John Brown University students will visit the ranch for two hours each week and mentor first through 12th graders by using horses to teach them how to love and receive love.

The program pairs up every child with a horse and mentor that he or she will work with throughout the semester. Kerri Brown, Right Lead founder, created the program in 1998 with the assumption that children connect well with animals. As the program developed, Brown discovered that at-risk children in particular open up to others when around horses.

Sophomore Melissa Lloyd volunteered with Right Lead during her freshman year and said watching the bond form between a child and horse astounded her.

“Something special happens when a child is with a horse,” Lloyd said.

Lloyd said her mentee’s personality transformed whenever she came in contact with her horse.

“My mentee had learning disabilities, and she was very hyperactive and a little bit slower than all the others,” Lloyd said. “When she would see Penny the horse, she would just run up to her and grab her face and just look at her big eyes. My mentee would just calm down. It was like a peace. She loved Penny.”

Each session begins with conversations between the children and mentors while they groom and saddle their horses. The next half-hour is dedicated to a lesson in horsemanship, after which everyone comes together for the weekly Bible study. The session ends after students and mentors paired up and discussed the Bible study lesson during a half-hour of one-on-one time.

Mentors paired with younger children spend the majority of their time playing games. Their job description consists simply of having fun with them.

Mentoring high school students requires a different approach.

“In high school, the kids aren’t as receptive to having a mentor,” said junior Lynnette McClarty, the leader of the University’s Right Lead ministry. “It takes on a more serious tone. You’re their friend, but important issues such as, ‘why shouldn’t I get drunk or have sex with my boyfriend’ come up. You connect with them by listening mostly. Asking what’s going in their lives and accepting them even if they don’t accept you.”

Mentors cited patience as a critical characteristic for mentors to have.

“There’s not a lot of instant gratification,” McClarty said.

Sophomore Joshua Fritz said mentors must learn to trust that God uses them even when they do not see any changes in the lives of their mentees.

“A lot of times with the students I’d be like, ‘I don’t feel like I’m getting across to this kid at all. I don’t feel like he’s listening. I don’t feel like I’m doing anything at all,’” Fritz said.

Fritz said God frequently surprised him by working in those moments.
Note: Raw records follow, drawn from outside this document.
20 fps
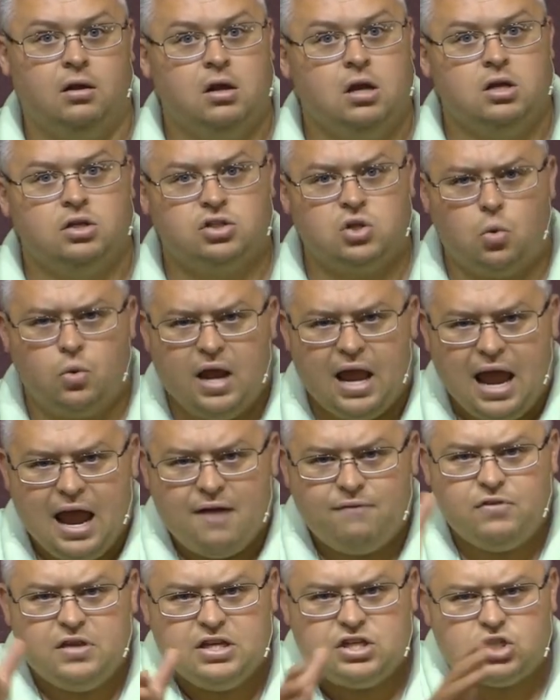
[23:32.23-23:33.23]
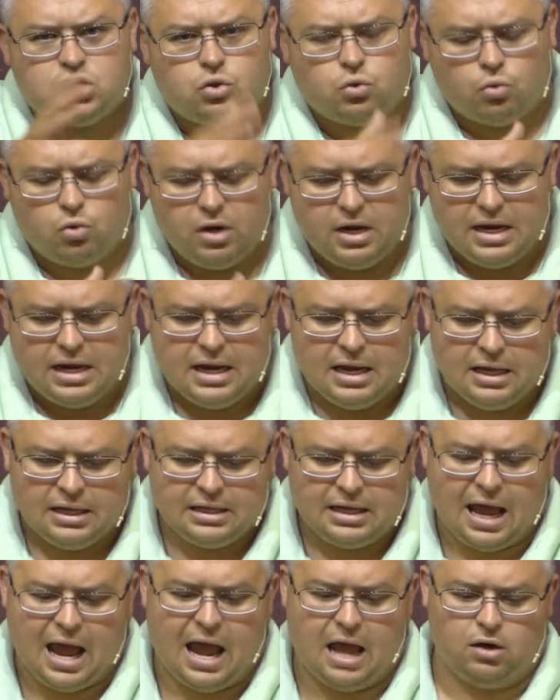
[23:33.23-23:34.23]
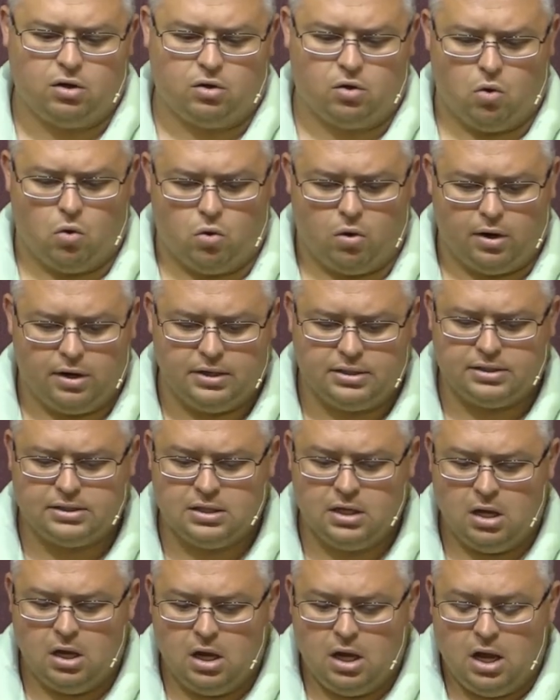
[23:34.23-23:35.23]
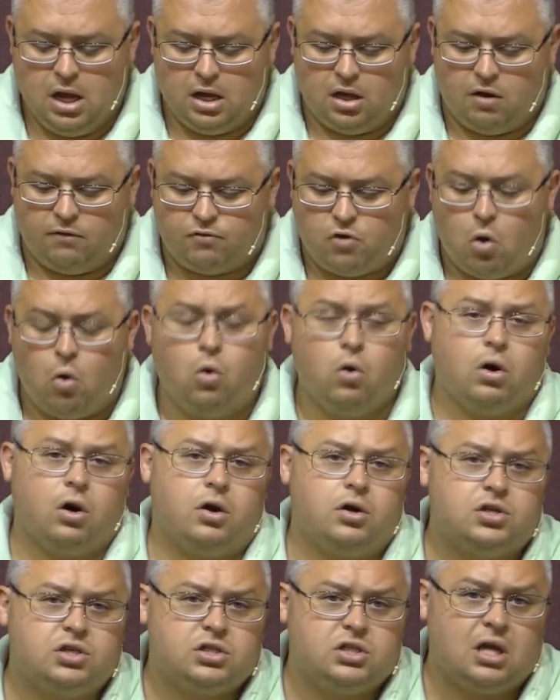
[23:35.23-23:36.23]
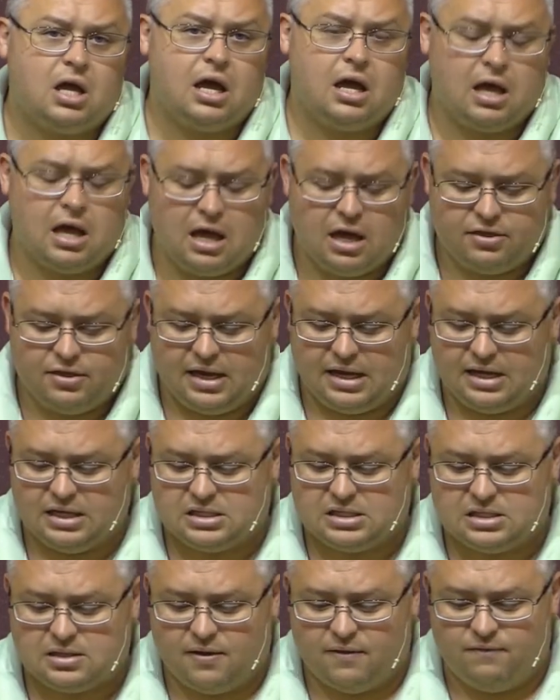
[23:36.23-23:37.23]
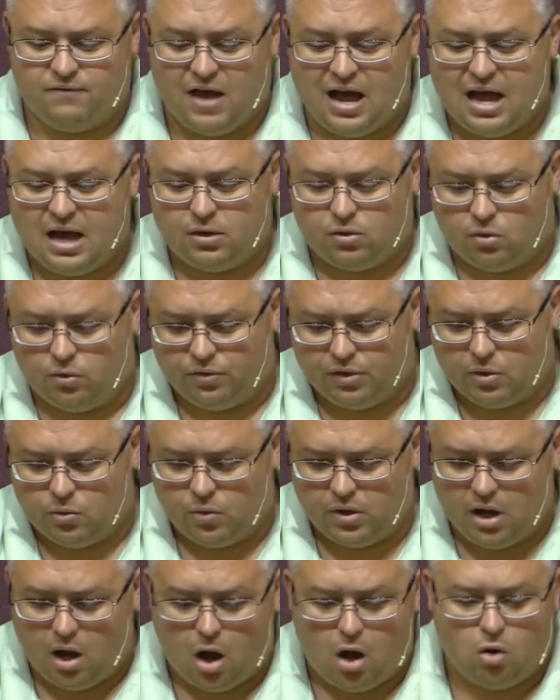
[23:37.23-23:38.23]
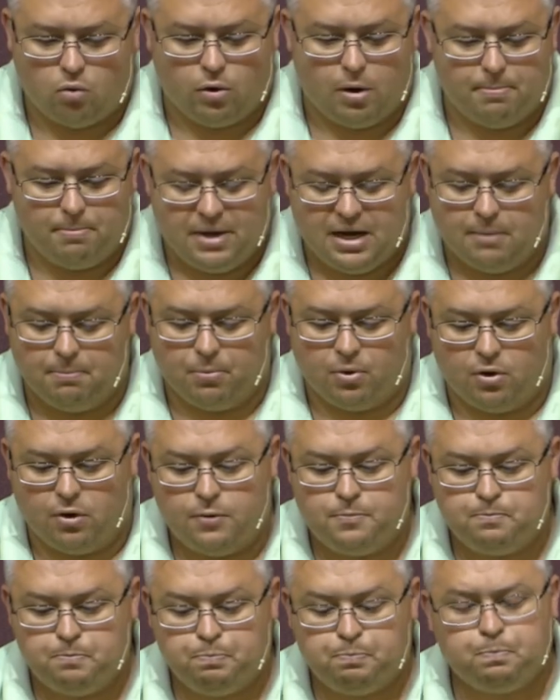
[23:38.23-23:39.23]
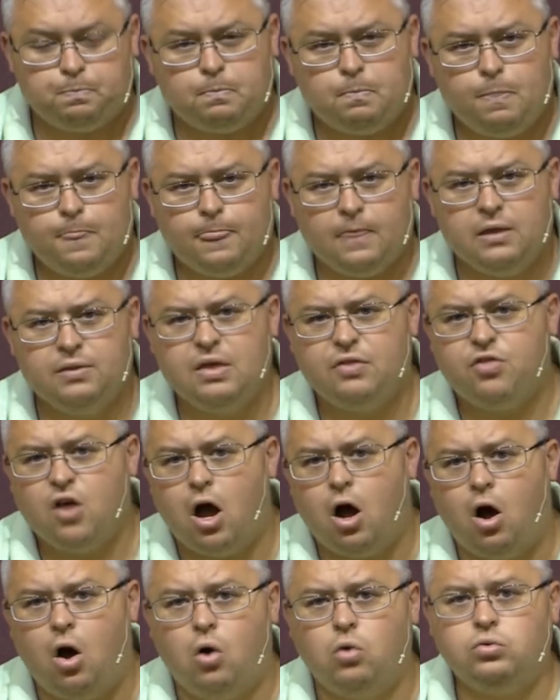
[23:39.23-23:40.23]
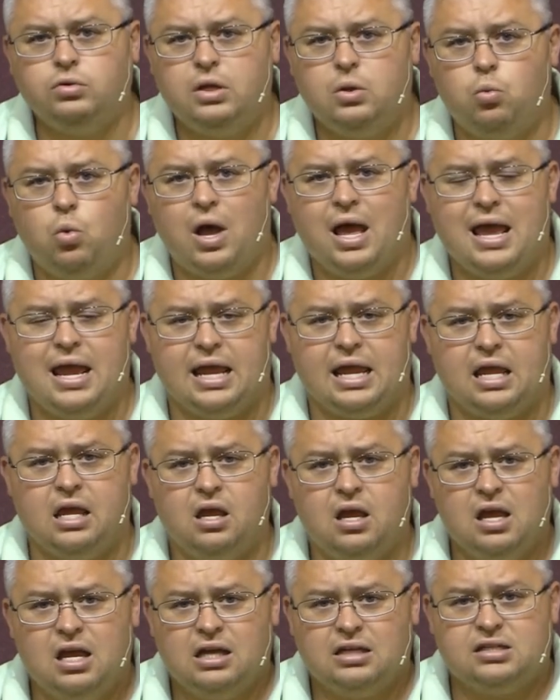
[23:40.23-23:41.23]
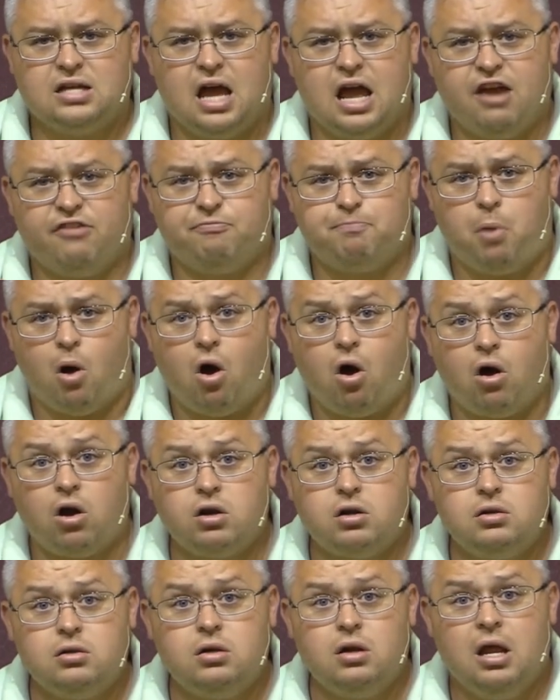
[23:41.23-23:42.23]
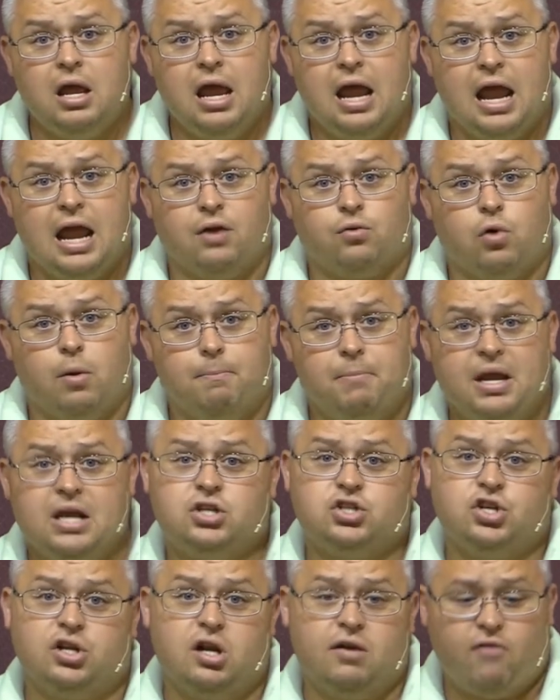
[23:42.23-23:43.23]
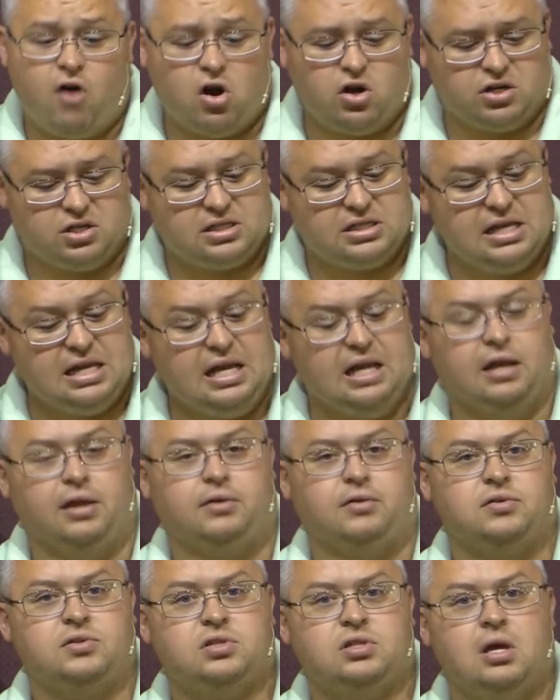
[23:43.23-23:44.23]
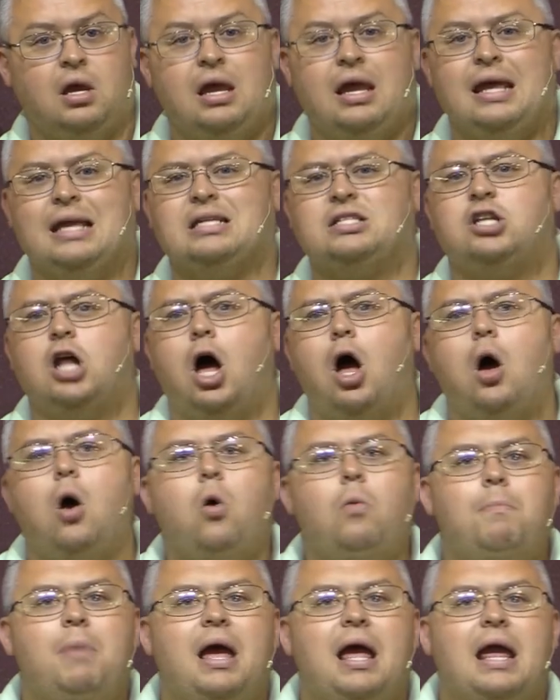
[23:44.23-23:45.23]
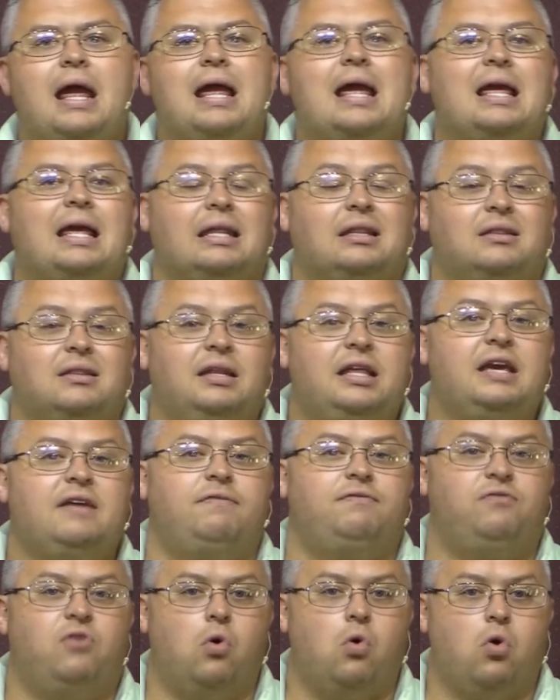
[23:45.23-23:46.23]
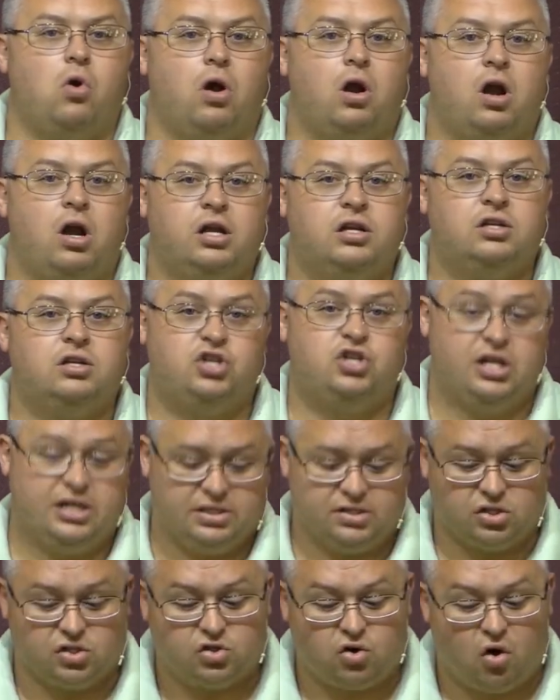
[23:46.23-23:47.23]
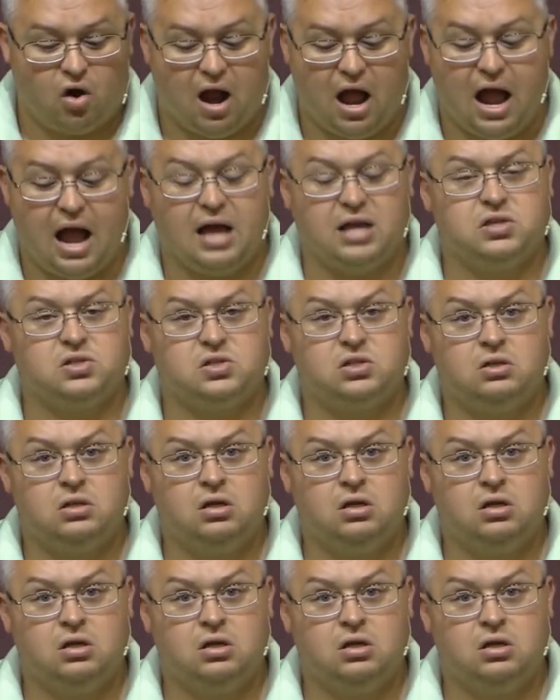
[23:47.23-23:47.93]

So we have these three categories. And of course, uh, I think it's vital that we all remember that the only way to have pardon and remission of our sins is to obey and live for Jesus Christ.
“There’s a kid this last semester that wouldn’t show up very often,” Fritz said. “He was all over the place. Very hyperactive. Bouncing off the walls. Then one week, he started rattling off some of the memory verses we learned. He started talking about lessons we learned two weeks ago. He was getting something from it.”
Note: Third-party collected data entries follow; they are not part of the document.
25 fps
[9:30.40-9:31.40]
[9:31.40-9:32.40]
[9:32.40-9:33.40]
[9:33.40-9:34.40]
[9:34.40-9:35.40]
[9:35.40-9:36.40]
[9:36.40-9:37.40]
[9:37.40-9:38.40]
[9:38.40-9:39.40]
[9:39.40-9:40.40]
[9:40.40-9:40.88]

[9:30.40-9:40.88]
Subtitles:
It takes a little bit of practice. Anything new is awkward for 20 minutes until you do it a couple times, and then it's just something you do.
Fritz said he learned through that experience to never assume God is not working in particularly difficult situations.

“I feel like a lot of times when we feel like God’s not teaching anybody is when He’s teaching people the most,” Fritz said. “They might just not be outwardly showing it.”

Sometimes the children never outwardly show any receptivity, and mentors have to simply trust their efforts are not wasted.

“I have to believe that seed will grow into what it’s supposed to later on down the road,” McClarty said. “I have to be like, ‘all right Lord, I’ve done my part. Now the rest is in your hands.’”

Looking back on past semesters of serving with the Right Lead, mentors said God used the program to deepen their relationships with Him.

“Some days I didn’t feel like anything significant happened,” sophomore Makayla Schultz said. “It grew my faith, trusting that God would fill in gaps that I left. That even if my words fell short, that He would still use even my presence of just being there for her as a testimony of His love.”